GIVEN RECORDS.
■ ■ ■ ■

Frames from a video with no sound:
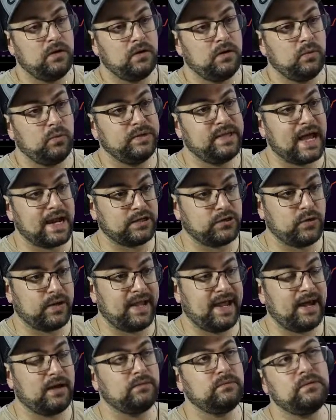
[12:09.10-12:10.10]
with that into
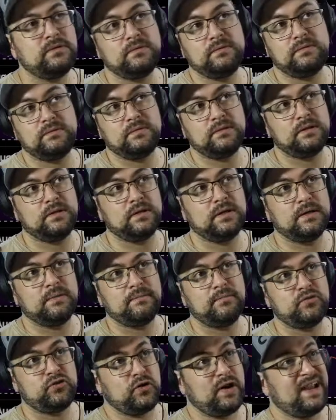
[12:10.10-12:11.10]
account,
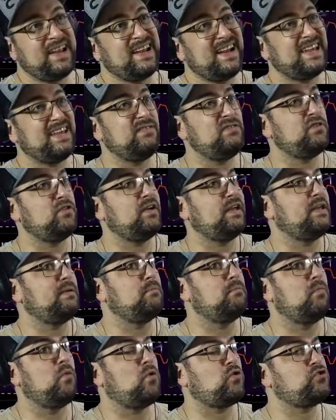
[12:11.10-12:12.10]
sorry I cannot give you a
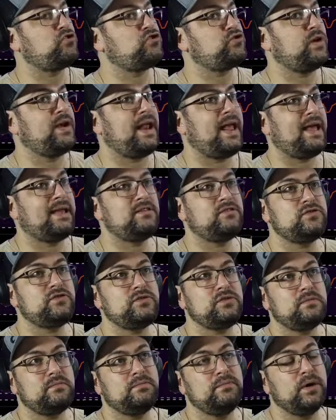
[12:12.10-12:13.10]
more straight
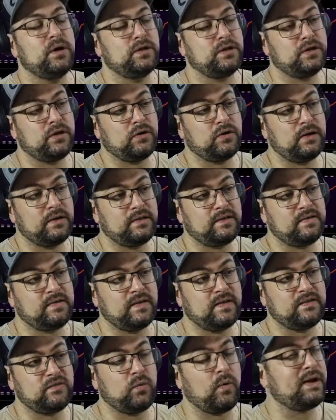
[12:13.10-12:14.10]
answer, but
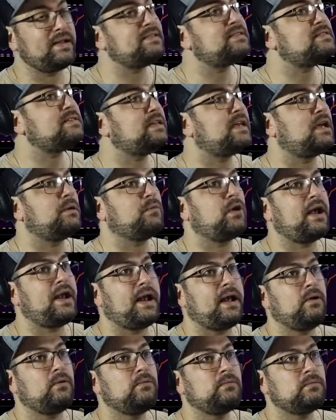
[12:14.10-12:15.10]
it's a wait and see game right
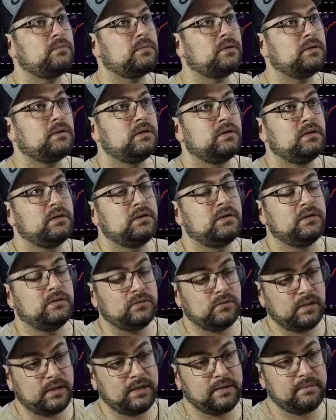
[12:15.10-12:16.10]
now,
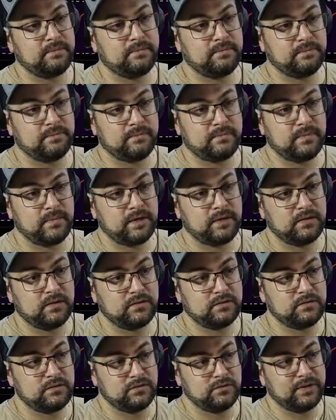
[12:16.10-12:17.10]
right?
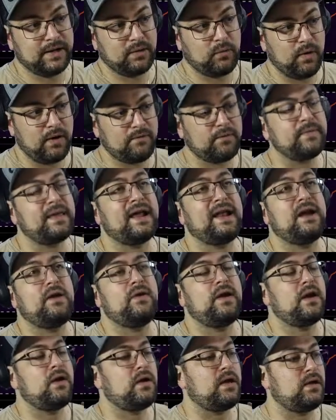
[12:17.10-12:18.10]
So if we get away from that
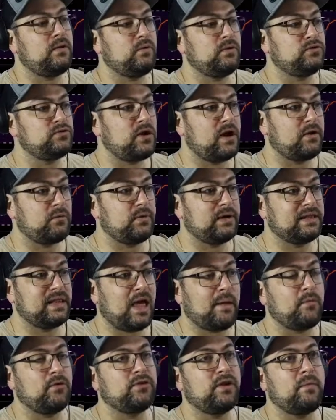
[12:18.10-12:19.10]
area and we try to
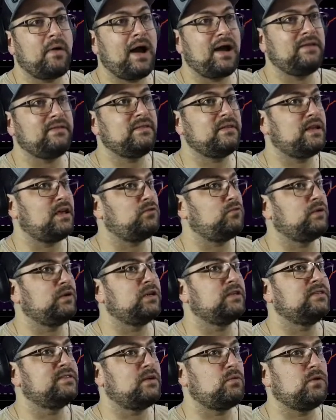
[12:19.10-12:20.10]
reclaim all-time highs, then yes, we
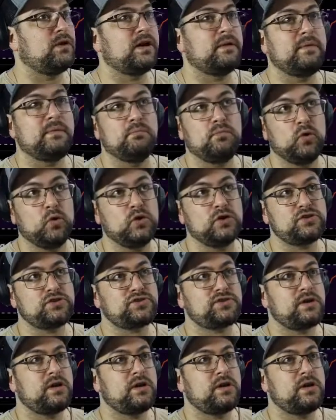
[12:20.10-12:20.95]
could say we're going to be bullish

■ ■ ■ ■

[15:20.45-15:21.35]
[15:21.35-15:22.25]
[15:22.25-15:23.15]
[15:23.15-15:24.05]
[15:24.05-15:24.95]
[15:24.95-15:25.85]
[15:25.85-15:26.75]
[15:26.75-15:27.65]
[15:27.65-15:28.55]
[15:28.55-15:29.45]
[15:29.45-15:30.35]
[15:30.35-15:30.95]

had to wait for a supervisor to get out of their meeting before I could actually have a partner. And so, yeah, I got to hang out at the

■ ■ ■ ■

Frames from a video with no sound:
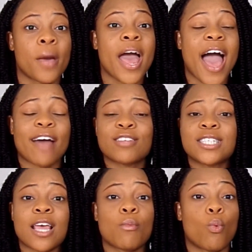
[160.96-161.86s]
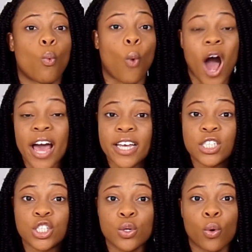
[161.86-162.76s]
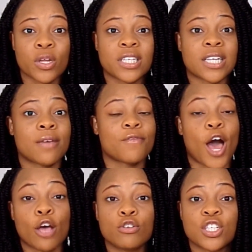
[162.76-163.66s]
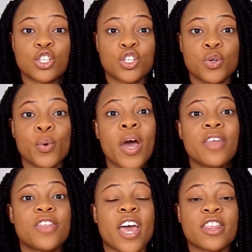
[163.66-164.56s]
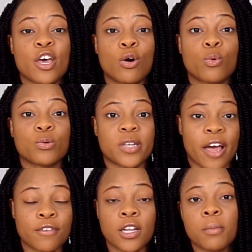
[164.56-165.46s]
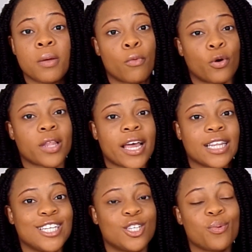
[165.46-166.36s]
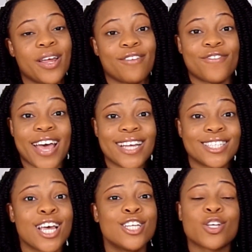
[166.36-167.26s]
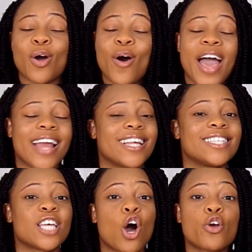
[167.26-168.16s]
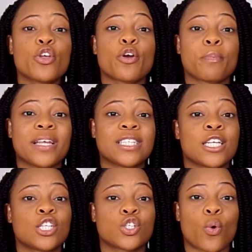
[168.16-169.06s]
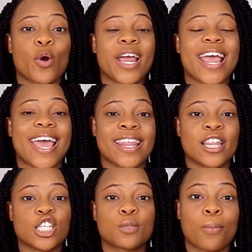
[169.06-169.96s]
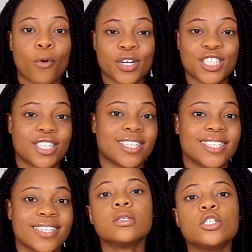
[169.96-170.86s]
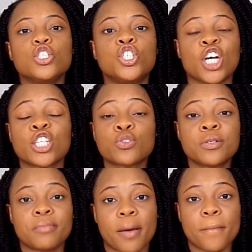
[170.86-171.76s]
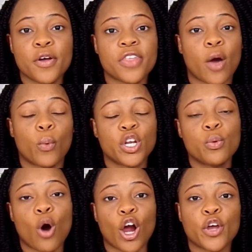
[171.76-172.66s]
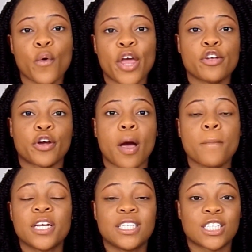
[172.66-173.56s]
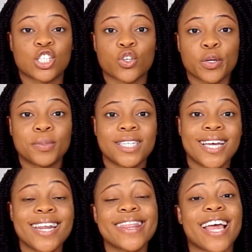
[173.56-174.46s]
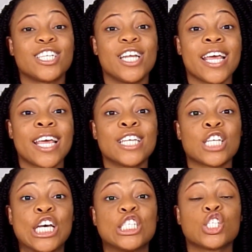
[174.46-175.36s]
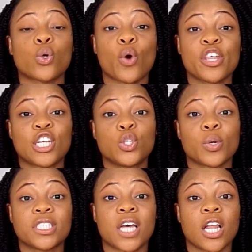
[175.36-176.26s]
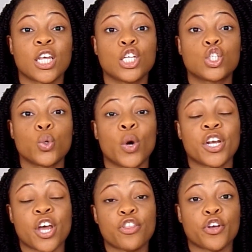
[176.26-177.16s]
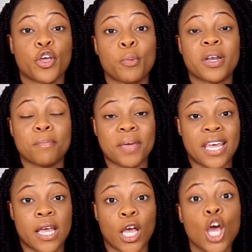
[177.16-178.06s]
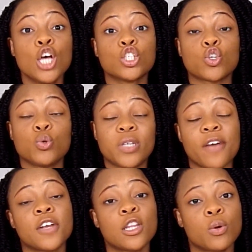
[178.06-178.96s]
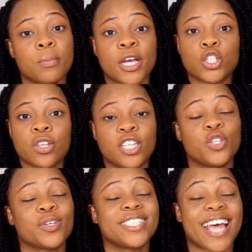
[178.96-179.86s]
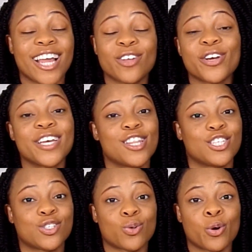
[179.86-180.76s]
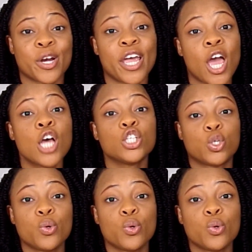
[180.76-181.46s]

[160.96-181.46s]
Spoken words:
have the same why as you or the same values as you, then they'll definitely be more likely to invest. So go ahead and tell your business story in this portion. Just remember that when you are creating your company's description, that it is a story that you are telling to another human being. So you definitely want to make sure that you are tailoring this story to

■ ■ ■ ■

INSTRUCTIONS TO FOLLOW. Within these entries, output exactly the lines starting at the one with "[164.56-165.46s]" and finishing at the one with "[178.06-178.96s]". Leave pictures out of the output.

RESPONSE TO THE TASK.
[164.56-165.46s]
[165.46-166.36s]
[166.36-167.26s]
[167.26-168.16s]
[168.16-169.06s]
[169.06-169.96s]
[169.96-170.86s]
[170.86-171.76s]
[171.76-172.66s]
[172.66-173.56s]
[173.56-174.46s]
[174.46-175.36s]
[175.36-176.26s]
[176.26-177.16s]
[177.16-178.06s]
[178.06-178.96s]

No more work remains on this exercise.